Chamar o velho rádio Blaupunkt de som seria um exagero. Uma vez que, as ondas que os alto-falantes lançavam ao ar - se é que a mistura de nicotina, gasolina e outras fumaças pudesse ser considerada ar –, fundiam-se com as vibrações da lateral da porta esquerda, reverberavam na molinha do porta luvas, entravam em fase com um coral de arruelas, parafusos, latas, pinos, mancais, tuchos, guarnições e reparos, transformando cada música numa sinfonia única. Os hits da época eram acompanhados por uma sensacional cozinha percusiva. Levada não apenas pelos graves dos alto-falantes, como também pelos amortecedores vencidos, maltratados pelas irregularidades da esfarrapada camada asfáltica que revestia as ruas.

Tudo isso, sem contar com as interferências dos buracos de verdade que, quebravam o ritmo dando um colorido todo urbano e moderno ao concerto. Agora, espetáculo mesmo é quando chovia e o limpador de pará-brisas fazia sua participação especial na avenida. Nota dez em harmonia. Possuia um swing inigualável. E na sua evolução ruidosa pelo asfalto molhado, esparramava alegre o confete prateado das gotas de chuva. Ao subir, no sentido anti-horário, dava uma paradinha que com o tempo se tornava hipnótica, tanto pelo movimento, quanto pelo som que produzia.

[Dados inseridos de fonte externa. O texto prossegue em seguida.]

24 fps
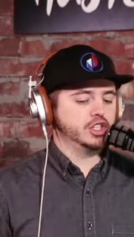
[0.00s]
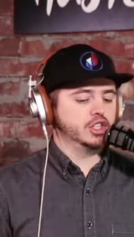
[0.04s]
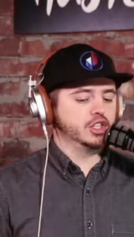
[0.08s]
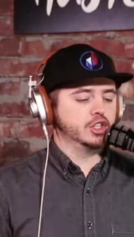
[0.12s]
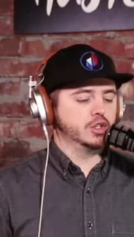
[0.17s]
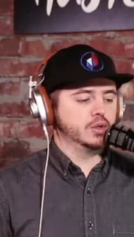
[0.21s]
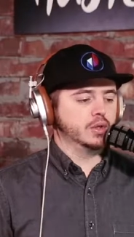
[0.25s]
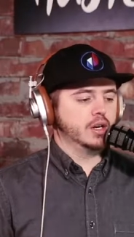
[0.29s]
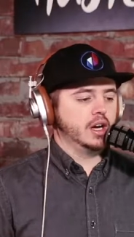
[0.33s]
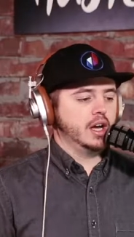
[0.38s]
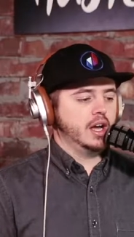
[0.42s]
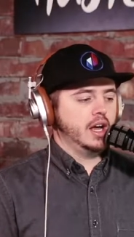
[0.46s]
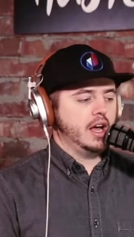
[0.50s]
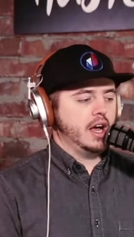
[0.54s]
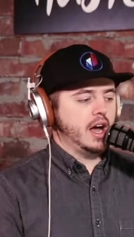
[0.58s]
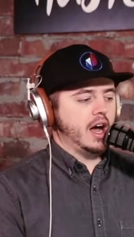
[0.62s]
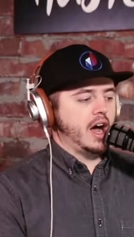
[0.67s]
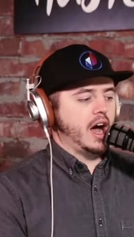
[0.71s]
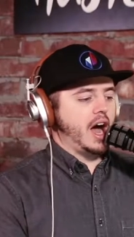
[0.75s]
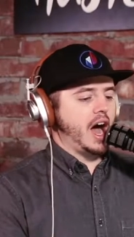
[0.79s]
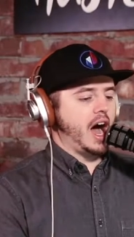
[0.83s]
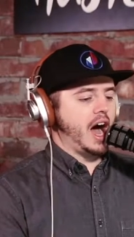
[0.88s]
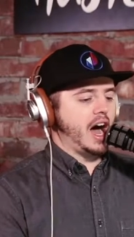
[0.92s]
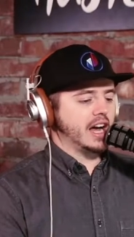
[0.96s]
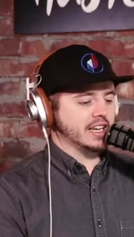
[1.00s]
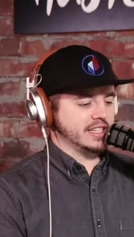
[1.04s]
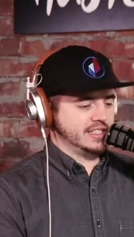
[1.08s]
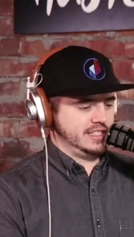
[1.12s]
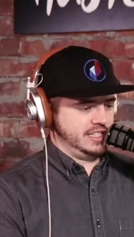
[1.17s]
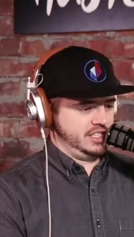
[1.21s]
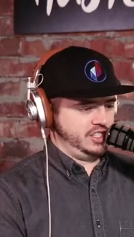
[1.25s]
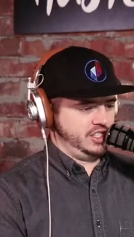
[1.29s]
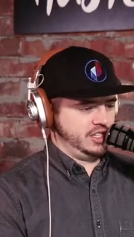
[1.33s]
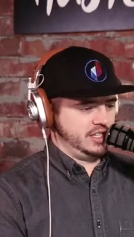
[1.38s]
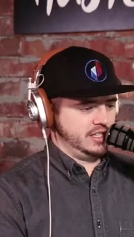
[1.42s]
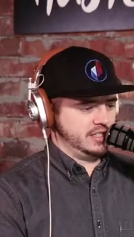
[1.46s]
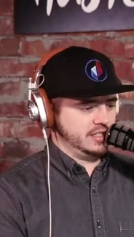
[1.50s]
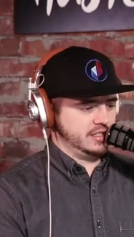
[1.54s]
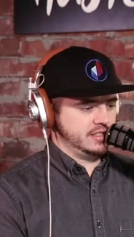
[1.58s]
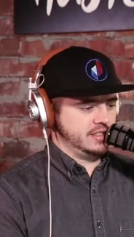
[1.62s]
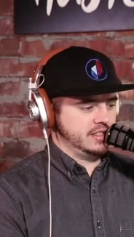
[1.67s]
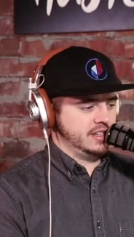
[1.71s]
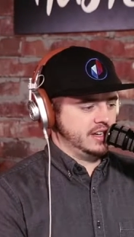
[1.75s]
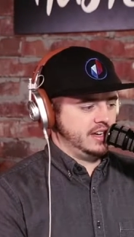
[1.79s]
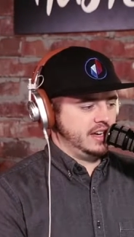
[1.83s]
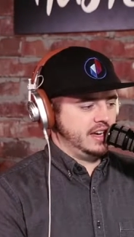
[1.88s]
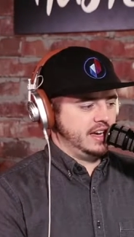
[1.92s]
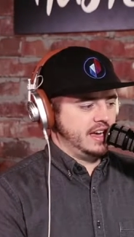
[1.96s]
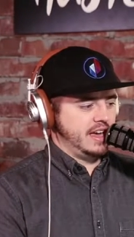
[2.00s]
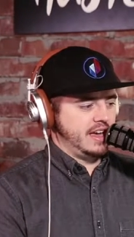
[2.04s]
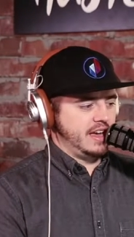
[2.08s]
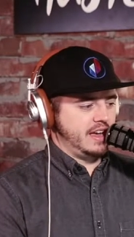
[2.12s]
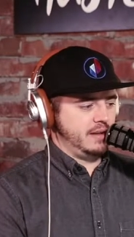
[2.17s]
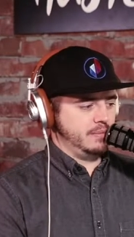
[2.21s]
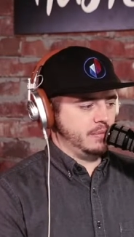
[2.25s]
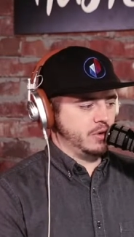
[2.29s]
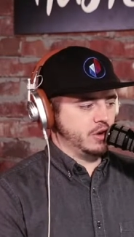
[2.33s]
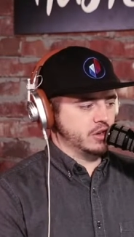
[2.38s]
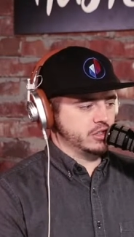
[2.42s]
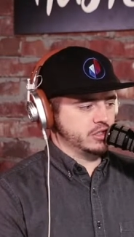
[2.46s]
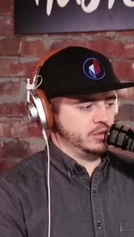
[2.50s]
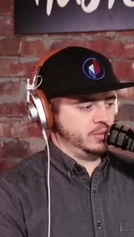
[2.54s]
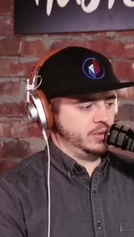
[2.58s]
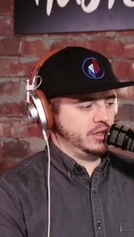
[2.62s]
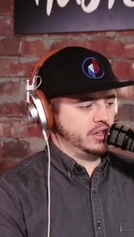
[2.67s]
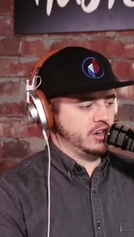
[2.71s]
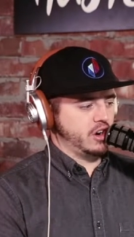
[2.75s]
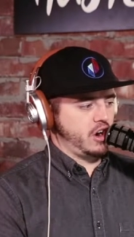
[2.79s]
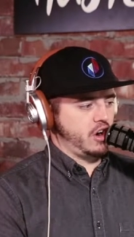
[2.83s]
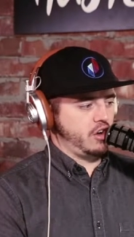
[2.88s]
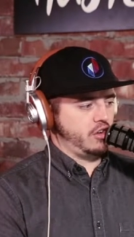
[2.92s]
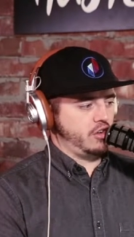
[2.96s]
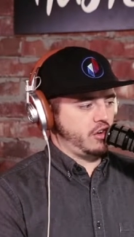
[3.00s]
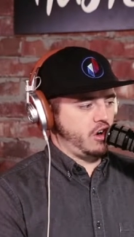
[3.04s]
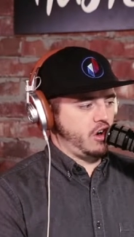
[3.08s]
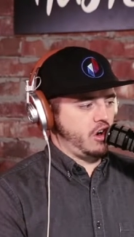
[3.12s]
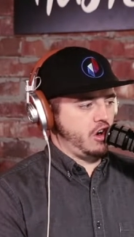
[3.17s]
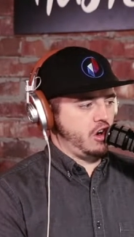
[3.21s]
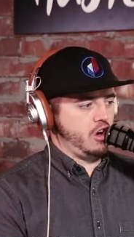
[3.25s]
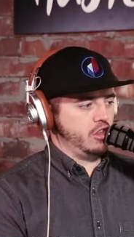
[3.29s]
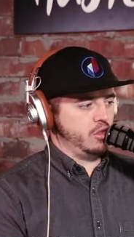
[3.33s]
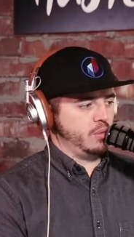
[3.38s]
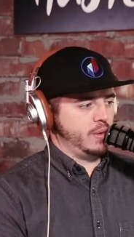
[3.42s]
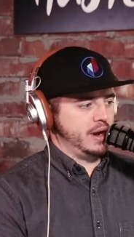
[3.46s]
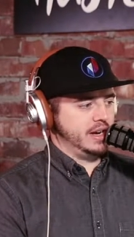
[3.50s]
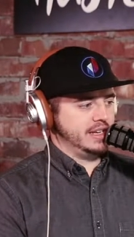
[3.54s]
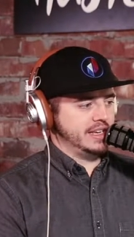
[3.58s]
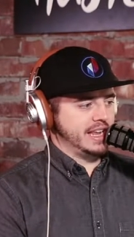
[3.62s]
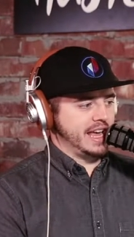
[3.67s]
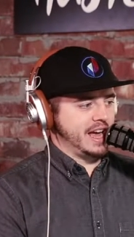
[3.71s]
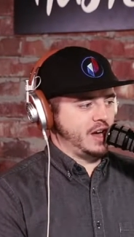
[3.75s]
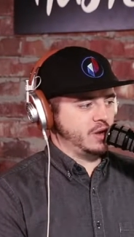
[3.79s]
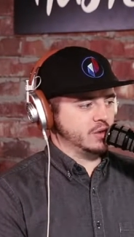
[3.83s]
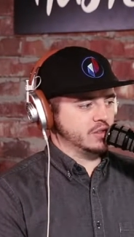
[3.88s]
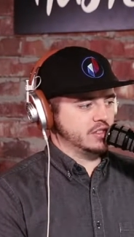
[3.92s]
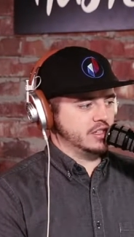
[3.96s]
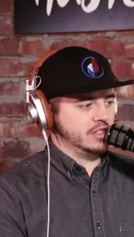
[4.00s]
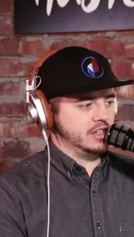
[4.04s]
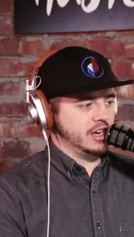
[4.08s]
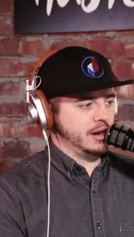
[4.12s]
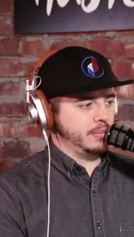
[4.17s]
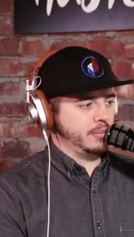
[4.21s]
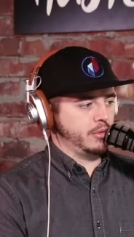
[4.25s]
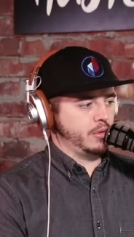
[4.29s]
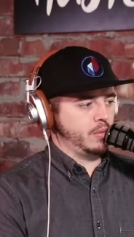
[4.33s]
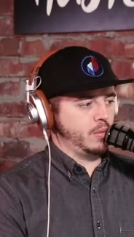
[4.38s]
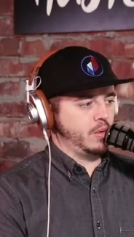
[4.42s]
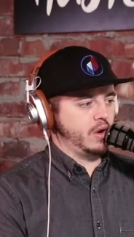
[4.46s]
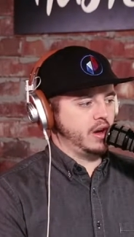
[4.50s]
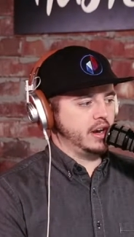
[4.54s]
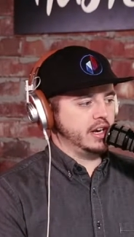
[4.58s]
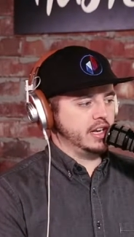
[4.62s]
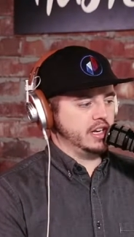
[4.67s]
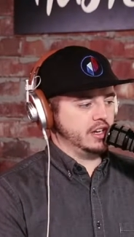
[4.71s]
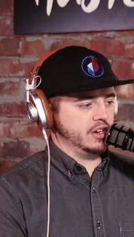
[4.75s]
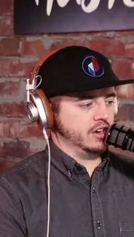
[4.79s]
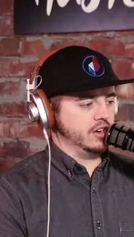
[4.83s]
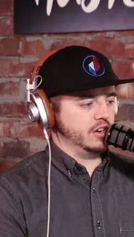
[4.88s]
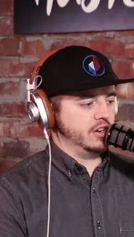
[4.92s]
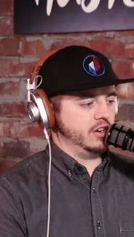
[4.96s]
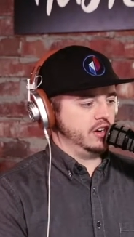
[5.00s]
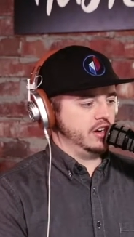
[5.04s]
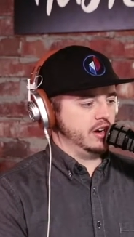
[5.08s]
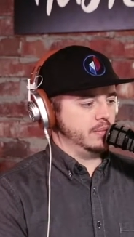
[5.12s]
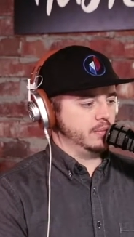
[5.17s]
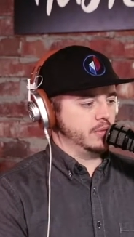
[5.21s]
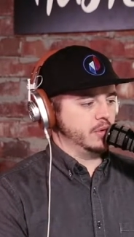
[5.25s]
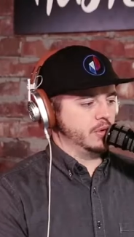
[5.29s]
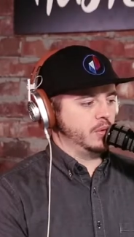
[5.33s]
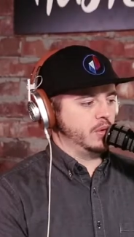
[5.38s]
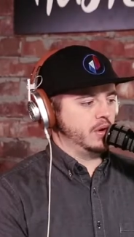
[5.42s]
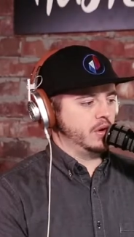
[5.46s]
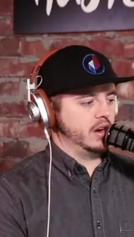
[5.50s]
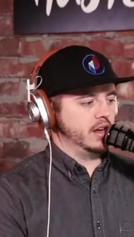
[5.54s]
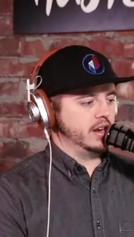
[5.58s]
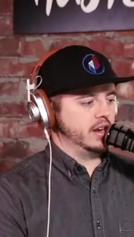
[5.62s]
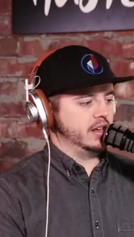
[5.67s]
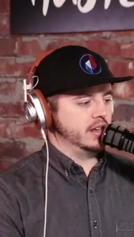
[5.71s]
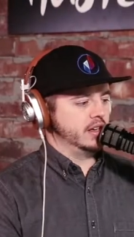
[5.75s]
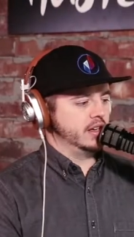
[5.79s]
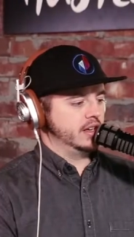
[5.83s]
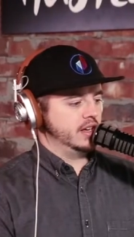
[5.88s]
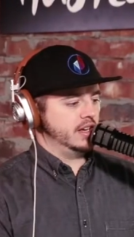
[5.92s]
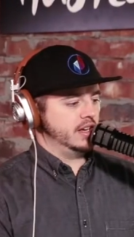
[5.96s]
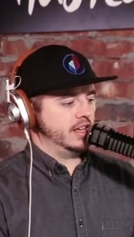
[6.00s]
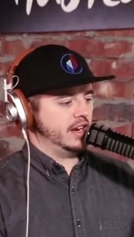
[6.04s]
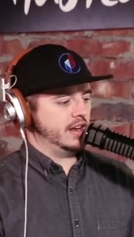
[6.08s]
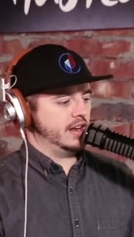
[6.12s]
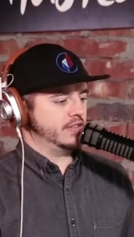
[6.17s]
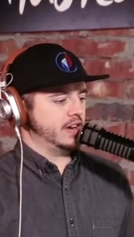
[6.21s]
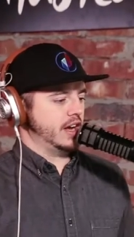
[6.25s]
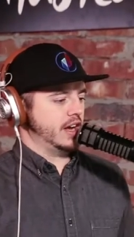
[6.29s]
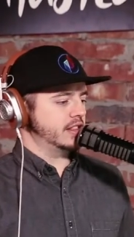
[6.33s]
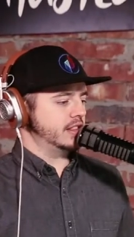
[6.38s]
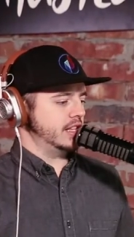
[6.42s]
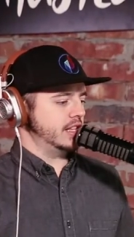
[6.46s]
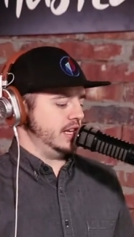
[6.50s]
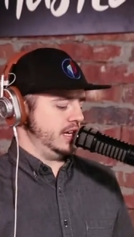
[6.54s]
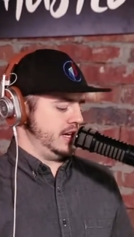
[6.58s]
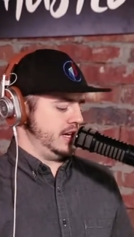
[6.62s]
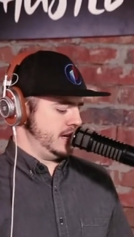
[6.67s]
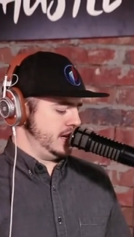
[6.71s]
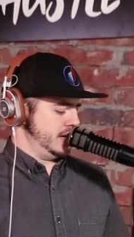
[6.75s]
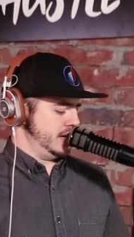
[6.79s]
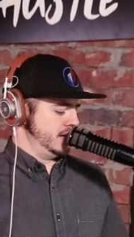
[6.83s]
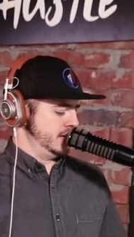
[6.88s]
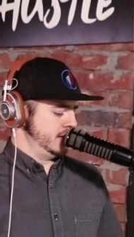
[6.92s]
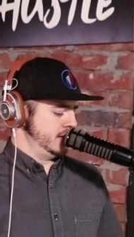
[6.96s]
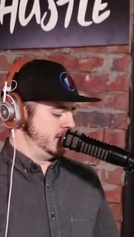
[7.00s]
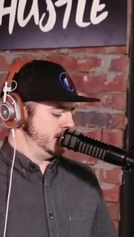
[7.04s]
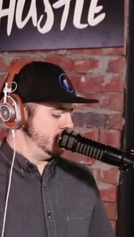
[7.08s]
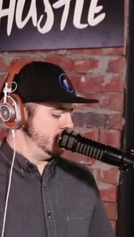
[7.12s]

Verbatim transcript: two, hostages. And Marshall, we are all, all the way down to number one here. Number one, and I've got the uh,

Na volta, quando a palheta do lado do motorista alinhava-se em 90°, a oposta já estava uns dez graus à frente e despencava rapidamente, produzindo um apitinho muito próximo do inaudível, um show. Só vendo. Então começava um novo compasso, no tempo forte como tem que ser. Detalhe, não podia mudar de estação. Não é que não desse certo. É que havia uma, acho que posso chamar assim, sintonia fina para minha estação favorita que requeria uma certa concentração. Era como tentar descobrir o segredo de um cofre: precisava pegar no botão do dial com carinho e ir girando de um lado para o outro até o som ficar cristalino. Uma operação que não dava para fazer, por exemplo, com o carro em movimento. Às vezes levava um tempo. Isso não seria um grande problema se o carro não fosse o lugar mais apropriado pra se iniciar novos relacionamentos. E também, se o rádio não fosse, apesar de meia boca, a coisa mais importante que existia naqueles tempos. "E não é que todas as mina tinham as manha de mexer na porra do rádio. Caralho!"